Speaking at BHP’s annual general meeting in Brisbane, Australia chairman Ken MacKenzie said the company’s approach to Anglo was deliberate rather than opportunistic.
“We plan these things and keep an eye on market activity and it looked like where their share price was trading sort of came within the window of opportunity that made sense for how we were valuing the company,” he said in response to a shareholder question.
“So we moved and we thought there was an opportunity here to create something unique and special, a sort of ‘one plus one equals three’ opportunity. By putting these companies together, there were a lot of synergies and opportunities, and we had a clear view in our mind around the value that we could create and the value that we were prepared to pay.
“Unfortunately, Anglo American shareholders had a different view, and they thought there was more value in the plan that their management wanted to execute, and so they moved on. And quite frankly, so have we.
“It was never a transaction that we had to do. It was a nice to have, not a must do. And so we’ve moved on as well.”
In late July, BHP and Lundin Mining (TSX: LUN) announced a joint $3 billion bid for Toronto-listed copper explorer Filo Corp (TSX: FIL), owner of the Filo del Sol copper project on the border of Chile and Argentina.
BHP will also buy 50% of Lundin’s Josemaria project for US$690 million.
Chief executive Mike Henry said once the transactions closed in the March 2025 quarter, the company would “have the opportunity to advance what we consider to be one of the most significant copper discoveries in decades”.
Henry stressed that mergers and acquisitions were only one growth option for the company.
“It’s really, really, really important that we all understand that transactions are about one avenue for growth for the company – they’re actually not the fundamental avenue,” he said.
“Before that, we have growing value through productivity – still the biggest single value growth lever for the company.

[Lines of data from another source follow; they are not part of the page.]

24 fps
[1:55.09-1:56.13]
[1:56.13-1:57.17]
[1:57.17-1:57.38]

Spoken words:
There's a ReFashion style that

We have greenfields exploration. We’ve increased our activity in greenfields exploration for copper resources globally.
“We have getting more out of the resources that we already have, and BHP has the largest endowment of copper resources of any company in the world, and we see the fruits of that coming through now.”
BHP is aiming to increase South Australia copper production from 310,000-340,000 tonnes per annum to 500,000tpa in the early 2030s and 650,000tpa in the mid-2030s, and add 200,000tpa of production at Escondida in Chile.

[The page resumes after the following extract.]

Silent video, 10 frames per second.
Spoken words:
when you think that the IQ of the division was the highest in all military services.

“So we have lots of attractive growth ahead of us before we start contemplating acquisitions,” Henry said.
“Now, where we do consider acquisitions, we are very disciplined about it. It has to be for the right assets – large, long-life, low-cost – and there has to be an opportunity for BHP to unlock further value through our ownership, through synergies.”
Hundreds of people rallied outside the meeting in Brisbane this morning, protesting BHP’s opposition to Australia’s new labor laws, as well as the miner’s coal operations.
BHP has been a vocal opponent of the Same Job, Same Pay industrial relations legislation, which have passed through Australia’s Parliament and will become law on Friday.
BHP has argued the legislation would require it to pay inexperienced labor hire workers the same as a worker with decades of experience, impacting costs and productivity.
While the issue was not mentioned during the AGM, almost 500 members of the Mining and Energy Union marched to protest BHP’s opposition to the legislation.
Roughly two hours in, the meeting was paused for several moments after being interrupted by anti-coal protesters.
The meeting received only two questions on coal, around reducing methane emissions and growth.
Henry reiterated that BHP would not be investing in growth in its Queensland coal business.
MacKenzie said BHP was investing “appropriate capital” in the development of green steel initiatives.
“We haven’t identified the right pathway yet on steel decarbonization,” he said.
“We’re at the front end of the funnel where we’re looking at opportunities, and we’re trying to narrow it down to what we think will be the successful technology going forward.
“I think the amount of money right now is appropriate, but if commercial opportunities arise going forward, the capital will flow.”